# Ain't nutthin but a peanut



## SgtPepper (Nov 22, 2016)

Powerlifting blog. 


Journey of an aspiring powerlifter.


----------



## SgtPepper (Nov 22, 2016)

I finally managed to move up the 75lb dumbells for my bent rows(5x8), the heaviest dumbell weight at my gym. roud:


----------



## SgtPepper (Nov 22, 2016)

I managed to get my shoulder press up to 130lb in 5x5 today

Could barely get through the last 2 sets. It's most fun when you can barely get them through but pull through 100% anyway.

I'm toying with the 5x8 or 5x5 workout at the moment once a week. 1 meal ever 3 hours or so, no supplements yet. Seems to be working well so far.


----------



## SgtPepper (Nov 22, 2016)

Started with 100lb bench press workout back at the end of August. Today I managed to go 160 5x4 and finally top it off with 5 reps of 170lb right at the end. Felt like a million bucks. At this rate I'll be doing 180lb 5x8 by december with little difficulty. Can't wait.

Today's workout overview:

Situps

30 rep non weighted warm up
40 rep weighted with 50lb on chest

Bench press(4 minute rest between sets):
12 rep 70lb slow warmup
5 rep 140lb warmup
5x5 160lb
5 rep 170lb finish


----------



## The red spirit (Sep 29, 2015)

Fix for the thread's title:


----------



## Zeus (Oct 8, 2011)

Nice, keep up the good work. I eventually got upto 265lbs press but it took 4 years of constant effort. Seen a few guys go roid, I suggest t3 boosters if your over 35 due to depletion of testerone.


----------



## aja675 (Jul 30, 2015)

(Tell me why)
Ain't nothing but a fish cake
(Tell me why)
Ain't nothing but a beef steak
(Tell me why)
I never wanna hear you say
"I want a latte"


----------



## SgtPepper (Nov 22, 2016)

Moved from 80lb to 90lb bicept curls today.


----------



## SgtPepper (Nov 22, 2016)

So far the last 3 months, although I gained muscle and lost weight, the physical changes were meh, but this month I'm I actually look like I toss around heavy shit. 

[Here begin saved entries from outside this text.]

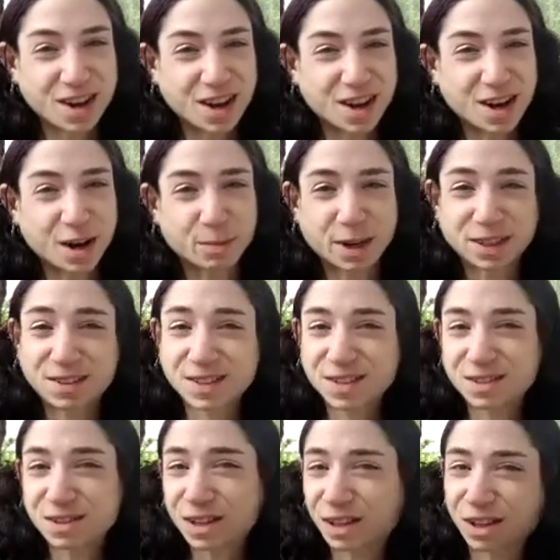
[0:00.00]
I did
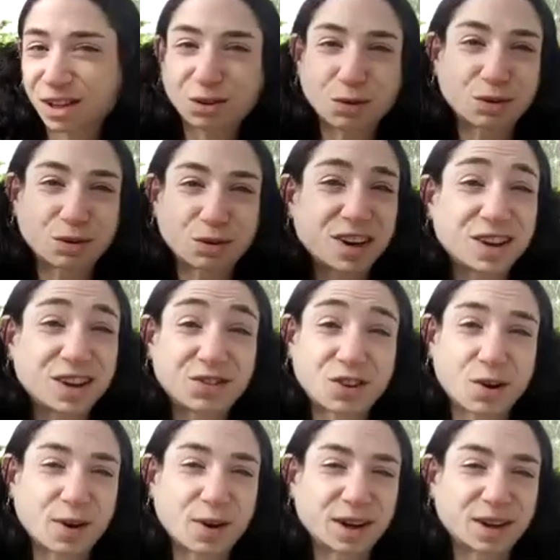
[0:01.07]
knitting, crochet,
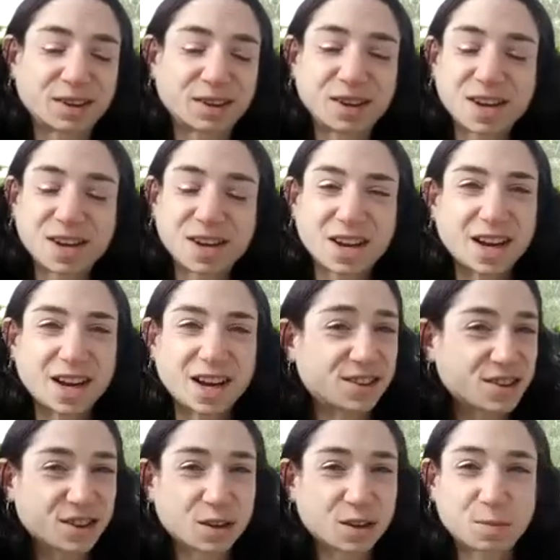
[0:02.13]
sewing, and I just
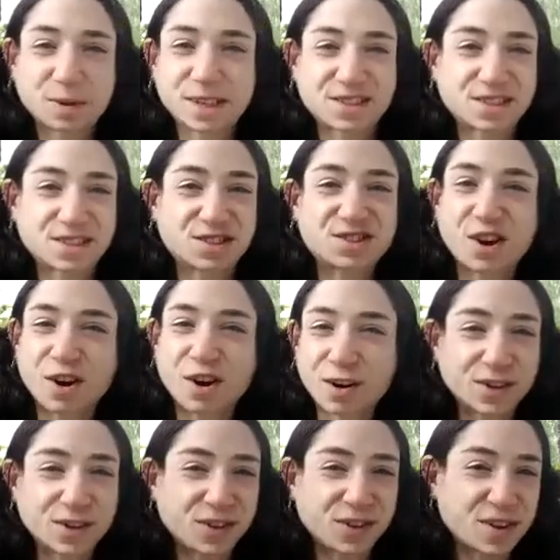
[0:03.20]
needed a place to share all
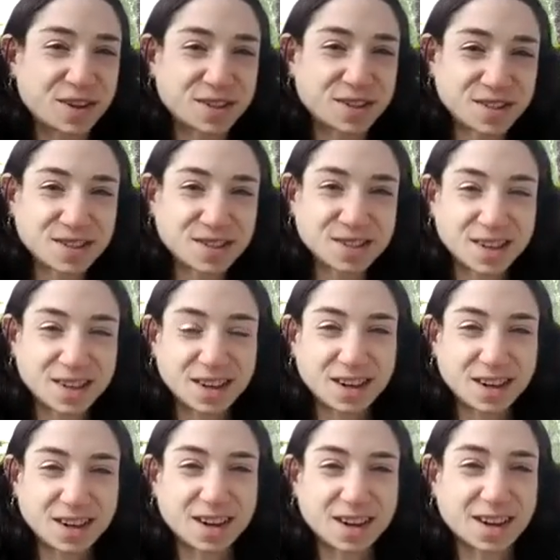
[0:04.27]
these things.
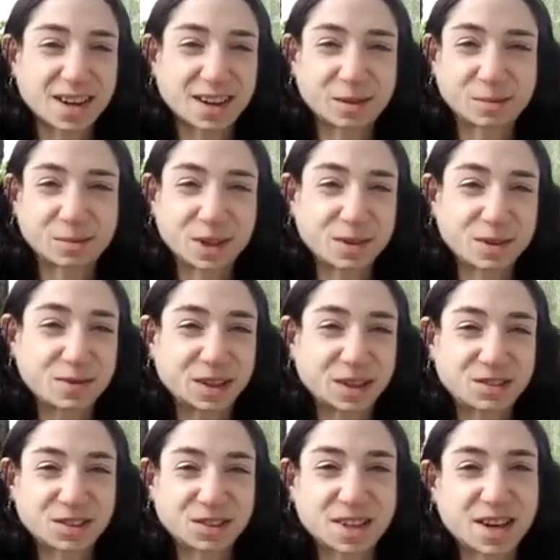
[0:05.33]

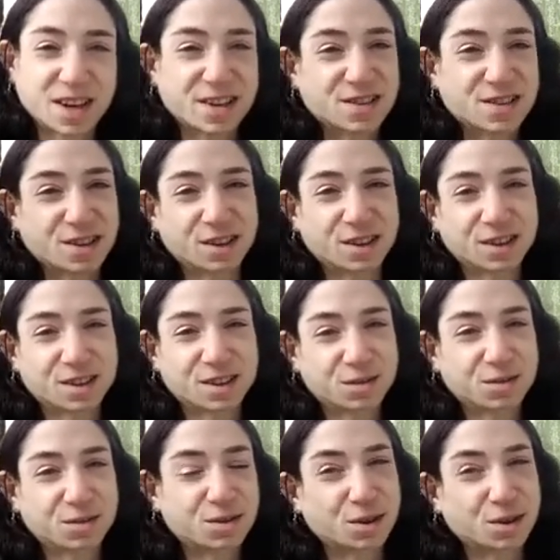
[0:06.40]
Eventually, I started
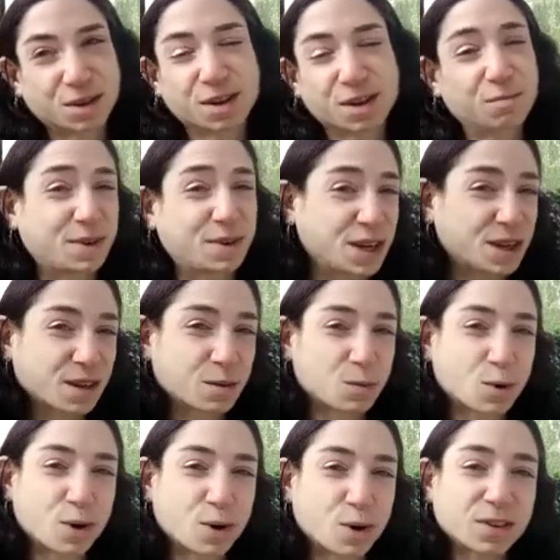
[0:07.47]
cooking and baking
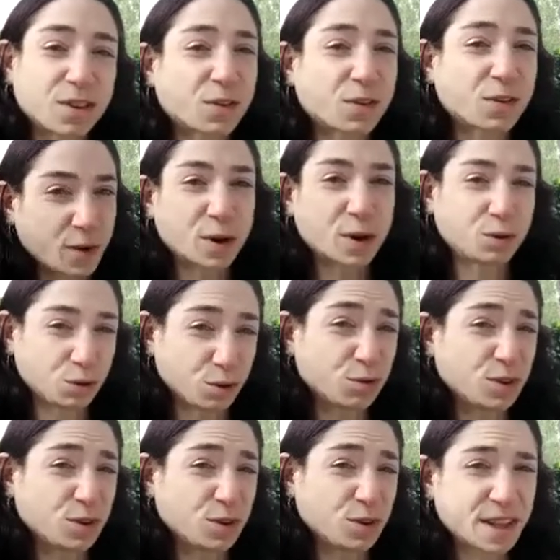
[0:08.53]
more because I was a very new
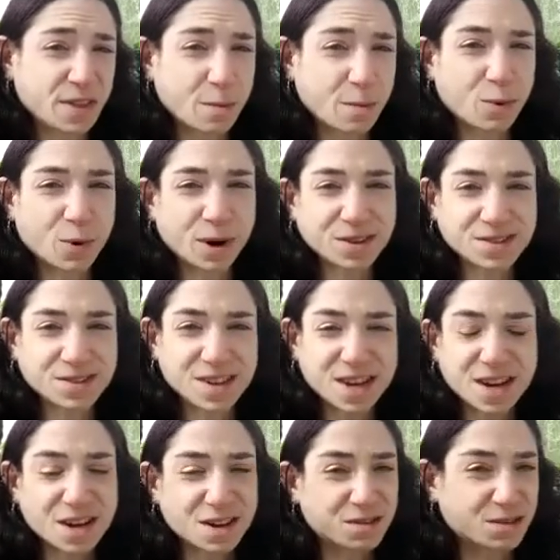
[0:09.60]
vegan at that point,
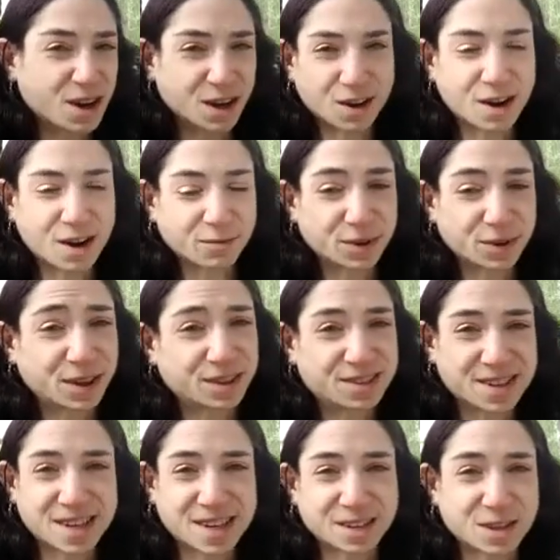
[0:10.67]
not
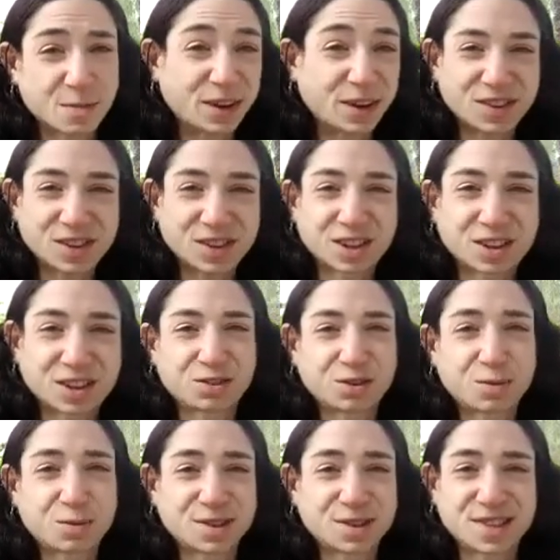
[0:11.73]
confident, and the best thing I could
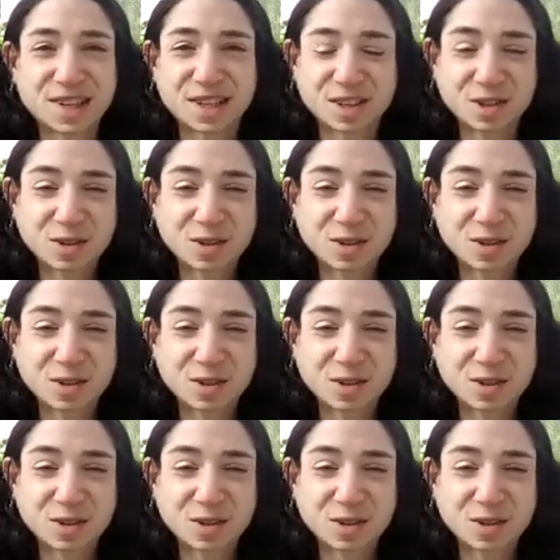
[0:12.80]
do was like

Also, ordered some whey and creatine tablets. If anyone has any suggestions on supplements fill me in.


----------



## SgtPepper (Nov 22, 2016)

Got these today. 










The whey tastes pretty good. I was expecting something nastier. I'll keep this brand down to one dose a day since I'm lactose intolerant, and maybe add egg powder or something else along with lactose free whey.


----------



## SgtPepper (Nov 22, 2016)

So I'm basically lactose intolerant, but just serving of whey won't affect me. So what I plan on doing is in order to save money and still costume whey I will buy regular whey and whey isolate. Take the regular cheap whey once a day, and the expensive one 2 times on the same day instead of doing all whey isolate which is 3x the regular's price. Also got some more creatine. This time the Hlc I believe it's called. It's more refined and effective. Added bcaa as well for post workout.


----------



## SgtPepper (Nov 22, 2016)

Bench press day:
140lb 5x5 warm-up
160lb 5x 5 warm-up

190lb 4x4

Taking as much rest as I need but not over 5 minutes.


----------



## SgtPepper (Nov 22, 2016)

hmm, i wonder if I should give up doing curls and other big-3 unrelated exercises since the nutrition will be divided between the useful and useless. so doesn't make much sense to do overhead-press/abs when what i care about is deadlift, squat, and bench press.


----------



## SgtPepper (Nov 22, 2016)

I guess i still need to work my triceps for the bench press i was told. And i remember it working for me back in the day so theyre back on the menu.


----------



## SgtPepper (Nov 22, 2016)

Currently on the hunt for the best creatine. So far Rari seems like the best brand plus it's HCL, so.

I'll take the mono creatine during my non workout week days and the HCL post and preworkout. Make more sense that way.

Trying to keep my workout days under 4 days and workouts under 30 min.

Looking forward the bench press this weekend. Ill try to make it clean 190 5x5 this time. Worked out triceps yesterday for thr purpose of benching so i hope they'ved healed by then.


----------



## SgtPepper (Nov 22, 2016)

Noticeable difference, I don't know if it's the whey or creatine, but I Deffo have more energy than before. I didn't notice until I found myself jumping down several steps of stairs on my way to class.also jumping over various obstacles on the road, not something Ive done since highschool really. Sorta feel like Toby McGuire after getting bit by that spider.


----------



## Handsome Dyke (Oct 4, 2012)

br0 this ain't pow3rlifting shit
wth are you doing


----------



## SgtPepper (Nov 22, 2016)

Hey, I said aspiring powerlifter. Experimenting mostly with the benchpress right now. It has been two weeks. Some patience please!


----------



## SgtPepper (Nov 22, 2016)

Just got back from deadlifting thingy. 230lb X 10. Which is horrible for a seasoned powerlifter but it's OK for me considering how long ago I last deadlifted.


----------



## SgtPepper (Nov 22, 2016)

My body is rekt from yesterday


----------